In this example we’re using two inch hi-density Styrofoam, so we will need to cut two pieces of 2 by 6 the same as the measurement across the front of the tombstone’s body. In our case, it’s about 17.5 inches.
Then measure the depth of the two pieces of 2 by 6 plus the body – this will be the measurement of the next two 2 by 6 cuts. In this case, about 5.25 inches.
Once they are cut, place all the cut pieces of 2 by 6 around the Styrofoam and screw them together by using 2 ½ inch screws – I like to use 3 per joint.
Once this is complete, measure across the width of the 2 by 6’s. This measurement will be the amount we need to cut the 2 by 4. In this case, it’s approximately 20.5 inches.
Cut two pieces at this length and line them up in the same manner as we did for the 2 by 6.
Next measure the depth of the two pieces of 2 by 4 plus the body – this will be the measurement of the next two 2 by 4 cuts. In this case approx 8.5 inches.
Image of nail compared to the depth of the 2×6 plus the body
The next step is important because it helps ensure the tombstone body and base will ultimately stay together.
Hammer three 6 inch nails through the 2 by 6, the Styrofoam body and the other 2 by 6. (Always use safety-goggles when hammering.) Do this from the front as some of the 6 inch nails will stick out the back. To handle this we’ll place one of the longer cut 2 by 4’s under the bottom 2 by 6 so the excess nail can go into the 2 by 4. Be sure that 2 by 4 is lined up correctly with the 2 by 6.
Once the nailing is done, place the remaining three cut pieces of 2 by 4’s around the Tombstone body with its attached 2 by 6 base. Screw these pieces together using 2 1/2 inch screws – 3 per joint.
Now for a little added reinforcement. We’ll go ahead and add a few extra screws which will further hold the 2 by 4’s to the 2 by 6’s for a nice solid base.
Painting the Tombstone
There you go: you now have a self-standing, anti-tip Home Haunter’s Halloween tombstone that is ready for finishing!
The choices for finishing are only limited by your imagination and your budget. For the sake of the Ten Minute Tombstone, we’ll keep the finish simple – something appropriate for mid- to back-row placement.
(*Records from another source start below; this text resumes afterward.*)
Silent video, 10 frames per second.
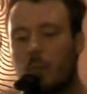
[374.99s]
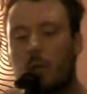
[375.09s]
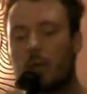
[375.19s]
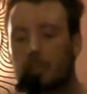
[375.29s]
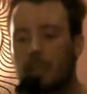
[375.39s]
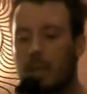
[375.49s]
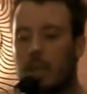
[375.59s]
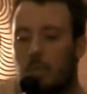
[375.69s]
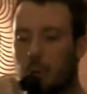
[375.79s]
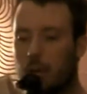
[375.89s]
Well, you
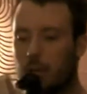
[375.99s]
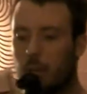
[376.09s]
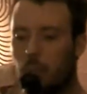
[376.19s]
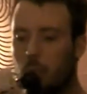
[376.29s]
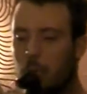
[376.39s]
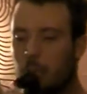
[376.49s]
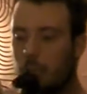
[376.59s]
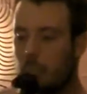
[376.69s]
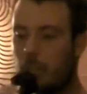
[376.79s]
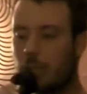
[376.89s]
can, but it really
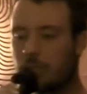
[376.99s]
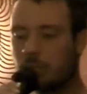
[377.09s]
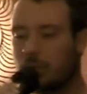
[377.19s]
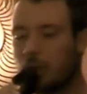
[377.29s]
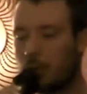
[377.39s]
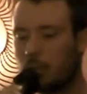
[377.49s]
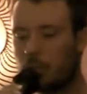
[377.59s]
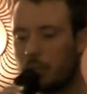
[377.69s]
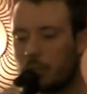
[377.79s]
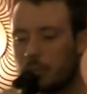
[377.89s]
depends on how it
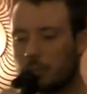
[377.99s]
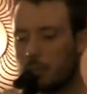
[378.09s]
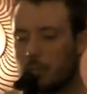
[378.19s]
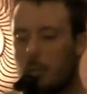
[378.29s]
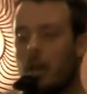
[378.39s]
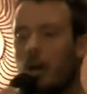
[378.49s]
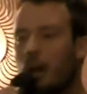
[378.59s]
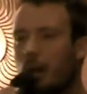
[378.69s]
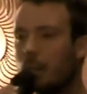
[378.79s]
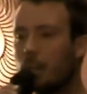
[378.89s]
feels.
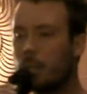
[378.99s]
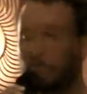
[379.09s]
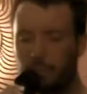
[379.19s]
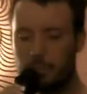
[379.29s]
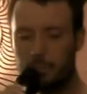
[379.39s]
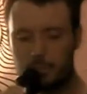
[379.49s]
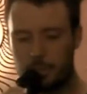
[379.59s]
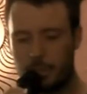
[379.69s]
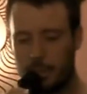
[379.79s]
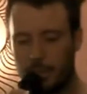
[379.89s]
Oh, really?
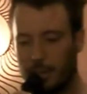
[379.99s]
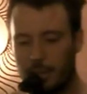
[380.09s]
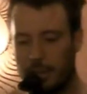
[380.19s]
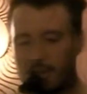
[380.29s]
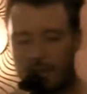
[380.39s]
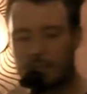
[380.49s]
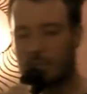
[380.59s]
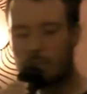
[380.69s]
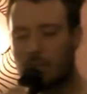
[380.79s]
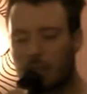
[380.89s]
It
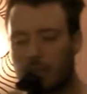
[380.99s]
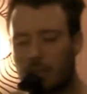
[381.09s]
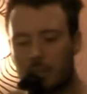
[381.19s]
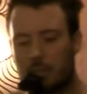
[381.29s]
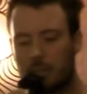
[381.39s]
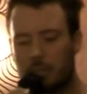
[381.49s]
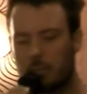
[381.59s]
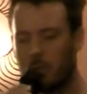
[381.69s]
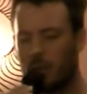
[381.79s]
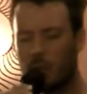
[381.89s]
seemed like there should be
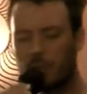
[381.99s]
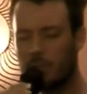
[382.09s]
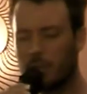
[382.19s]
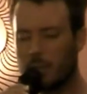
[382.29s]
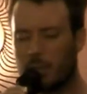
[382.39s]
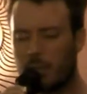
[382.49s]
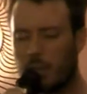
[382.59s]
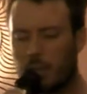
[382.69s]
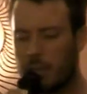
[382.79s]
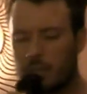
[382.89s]
more info than
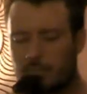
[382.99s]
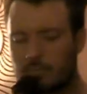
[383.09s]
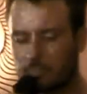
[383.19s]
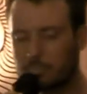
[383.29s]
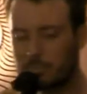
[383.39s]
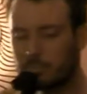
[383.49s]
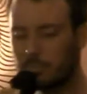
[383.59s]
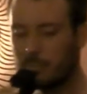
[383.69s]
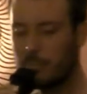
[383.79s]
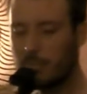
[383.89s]
that.
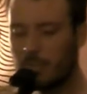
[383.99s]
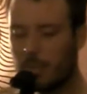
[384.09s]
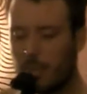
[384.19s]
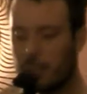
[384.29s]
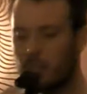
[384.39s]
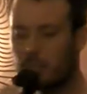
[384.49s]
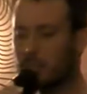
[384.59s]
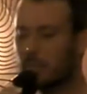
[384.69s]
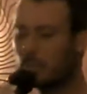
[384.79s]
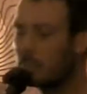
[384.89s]
He told
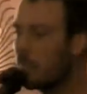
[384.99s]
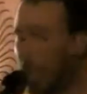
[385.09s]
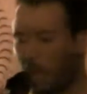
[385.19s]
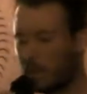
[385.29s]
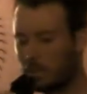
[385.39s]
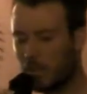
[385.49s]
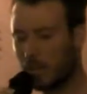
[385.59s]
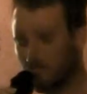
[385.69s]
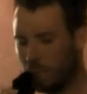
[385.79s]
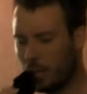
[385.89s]
me some facts
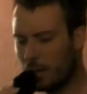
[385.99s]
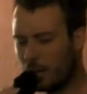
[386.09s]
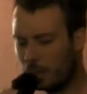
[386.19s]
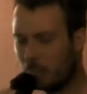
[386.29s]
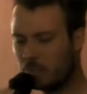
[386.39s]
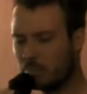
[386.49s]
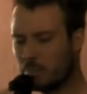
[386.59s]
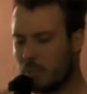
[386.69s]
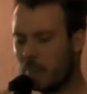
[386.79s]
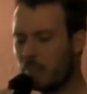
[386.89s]
about human
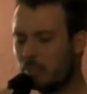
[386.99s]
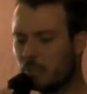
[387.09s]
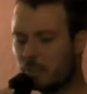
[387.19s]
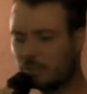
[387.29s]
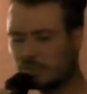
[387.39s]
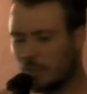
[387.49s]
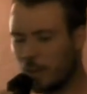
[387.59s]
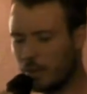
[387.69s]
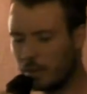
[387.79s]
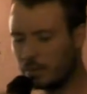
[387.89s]
pamplemousse
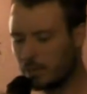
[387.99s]
virus.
For this project we’ll paint the entire tombstone with flat gray latex paint. (Note: It needs to be latex because oil based paints will dissolve or eat into the Styrofoam.) If you have a latex allergy, DO NOT use this method. Use an alternative method instead.
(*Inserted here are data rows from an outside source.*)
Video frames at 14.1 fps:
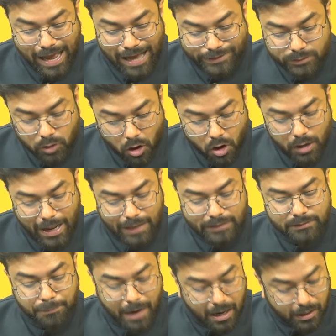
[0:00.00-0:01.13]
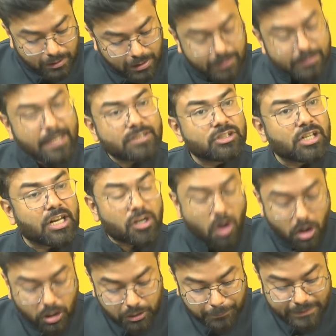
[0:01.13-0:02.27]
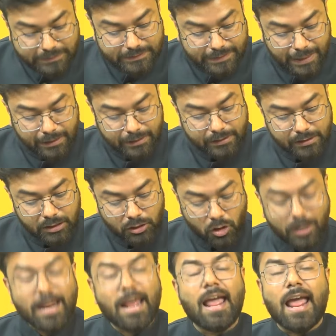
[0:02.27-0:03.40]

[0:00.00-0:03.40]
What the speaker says: as long as Bangladesh economy centered on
Once the gray coat of paint is dry (or once your choice of finish is ready), use black and white spray paint to add some highlighting.
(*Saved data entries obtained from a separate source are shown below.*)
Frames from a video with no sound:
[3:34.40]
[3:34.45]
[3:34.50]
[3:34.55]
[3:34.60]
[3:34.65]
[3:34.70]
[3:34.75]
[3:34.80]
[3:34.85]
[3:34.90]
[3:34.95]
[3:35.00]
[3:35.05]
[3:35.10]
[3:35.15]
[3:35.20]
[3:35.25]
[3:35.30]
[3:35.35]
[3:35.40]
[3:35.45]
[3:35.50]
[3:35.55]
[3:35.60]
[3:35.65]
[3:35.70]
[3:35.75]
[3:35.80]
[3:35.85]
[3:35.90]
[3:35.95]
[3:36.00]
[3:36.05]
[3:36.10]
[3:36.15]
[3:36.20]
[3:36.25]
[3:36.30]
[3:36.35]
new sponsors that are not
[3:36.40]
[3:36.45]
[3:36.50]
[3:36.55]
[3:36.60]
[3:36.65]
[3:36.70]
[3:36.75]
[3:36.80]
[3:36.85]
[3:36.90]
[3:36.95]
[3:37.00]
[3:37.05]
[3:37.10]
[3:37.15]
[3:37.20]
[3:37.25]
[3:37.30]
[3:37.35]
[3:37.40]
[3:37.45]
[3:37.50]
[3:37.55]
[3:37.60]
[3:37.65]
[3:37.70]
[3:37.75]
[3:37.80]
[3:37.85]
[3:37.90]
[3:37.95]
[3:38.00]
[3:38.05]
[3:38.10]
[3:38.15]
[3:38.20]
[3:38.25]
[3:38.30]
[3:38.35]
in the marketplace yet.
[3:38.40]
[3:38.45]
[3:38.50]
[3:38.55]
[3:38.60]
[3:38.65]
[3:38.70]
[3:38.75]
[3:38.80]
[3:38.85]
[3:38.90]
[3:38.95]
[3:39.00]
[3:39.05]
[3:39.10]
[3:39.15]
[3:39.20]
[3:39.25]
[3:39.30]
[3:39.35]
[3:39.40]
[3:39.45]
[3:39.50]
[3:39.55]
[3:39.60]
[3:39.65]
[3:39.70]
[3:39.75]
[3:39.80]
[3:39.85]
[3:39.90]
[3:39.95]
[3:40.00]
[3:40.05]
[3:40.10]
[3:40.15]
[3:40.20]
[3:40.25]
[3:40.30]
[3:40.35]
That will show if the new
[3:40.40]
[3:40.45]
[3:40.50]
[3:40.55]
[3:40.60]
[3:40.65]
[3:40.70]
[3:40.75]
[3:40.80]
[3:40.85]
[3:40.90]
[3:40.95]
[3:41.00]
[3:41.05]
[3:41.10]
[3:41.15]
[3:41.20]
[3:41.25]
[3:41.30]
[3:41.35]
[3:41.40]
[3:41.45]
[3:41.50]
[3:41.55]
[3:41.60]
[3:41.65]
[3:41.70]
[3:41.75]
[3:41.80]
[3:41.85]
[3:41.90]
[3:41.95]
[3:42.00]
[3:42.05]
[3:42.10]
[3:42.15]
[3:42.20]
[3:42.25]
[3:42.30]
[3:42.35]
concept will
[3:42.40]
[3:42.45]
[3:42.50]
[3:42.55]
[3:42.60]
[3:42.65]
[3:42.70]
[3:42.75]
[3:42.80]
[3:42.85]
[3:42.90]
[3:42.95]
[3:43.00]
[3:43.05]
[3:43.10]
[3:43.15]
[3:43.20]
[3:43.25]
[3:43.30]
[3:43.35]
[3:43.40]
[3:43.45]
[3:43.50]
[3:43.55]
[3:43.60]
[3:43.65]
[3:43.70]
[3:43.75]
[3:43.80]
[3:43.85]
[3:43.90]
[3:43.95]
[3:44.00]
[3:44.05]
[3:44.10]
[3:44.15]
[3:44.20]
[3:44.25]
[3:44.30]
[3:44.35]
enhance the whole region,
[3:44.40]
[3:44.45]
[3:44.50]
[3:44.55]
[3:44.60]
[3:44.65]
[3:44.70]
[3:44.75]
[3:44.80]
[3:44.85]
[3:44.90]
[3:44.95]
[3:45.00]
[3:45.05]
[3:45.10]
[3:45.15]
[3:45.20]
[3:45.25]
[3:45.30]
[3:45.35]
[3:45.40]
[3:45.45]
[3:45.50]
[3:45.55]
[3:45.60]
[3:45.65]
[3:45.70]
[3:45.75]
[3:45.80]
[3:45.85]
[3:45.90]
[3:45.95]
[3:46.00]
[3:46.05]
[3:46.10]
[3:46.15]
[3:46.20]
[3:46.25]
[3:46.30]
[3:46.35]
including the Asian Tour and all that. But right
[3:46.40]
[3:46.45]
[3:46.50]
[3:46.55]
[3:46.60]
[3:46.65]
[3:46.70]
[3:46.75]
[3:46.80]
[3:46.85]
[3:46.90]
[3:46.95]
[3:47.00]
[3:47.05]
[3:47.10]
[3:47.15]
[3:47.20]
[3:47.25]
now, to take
First, holding the can about 8 to 12 inches away from the tombstone and moving in quick, light passes, spray the edges with the black until you have the desired amount of black paint along all the edges.
Tip: you can practice this spraying technique on the tombstone, and if things go wonky, wait until it dries and then paint over with the gray. Let the gray dry and then try the spray paint again. It’s really hard to go wrong with this, as the tombstone is meant to look weathered and imperfect.
After you are satisfied with the black, which really adds character to the tombstone, use the white to highlight some of the edges. You are using white because in the darkness, white on an edge will help the tombstone stand out, giving it more definition.
You’ll end up with a combination of white over black highlights. Practice this technique until you’re happy with your results.
Finally, step back, and while you are enjoying your new creation, think of all the cool tombstones you are going to create using The Ten Minute Tombstone technique! Just keep reapplying the same conceptual steps over to build your graveyard.
If you really want to get fancy, you can etch creepy (or hilarious) sayings into your tombstone face. You’ll want to do this before spray-painting. You can also paint your sayings onto your “stone” after it’s been painted.
Thanks for reading, and Happy Halloween!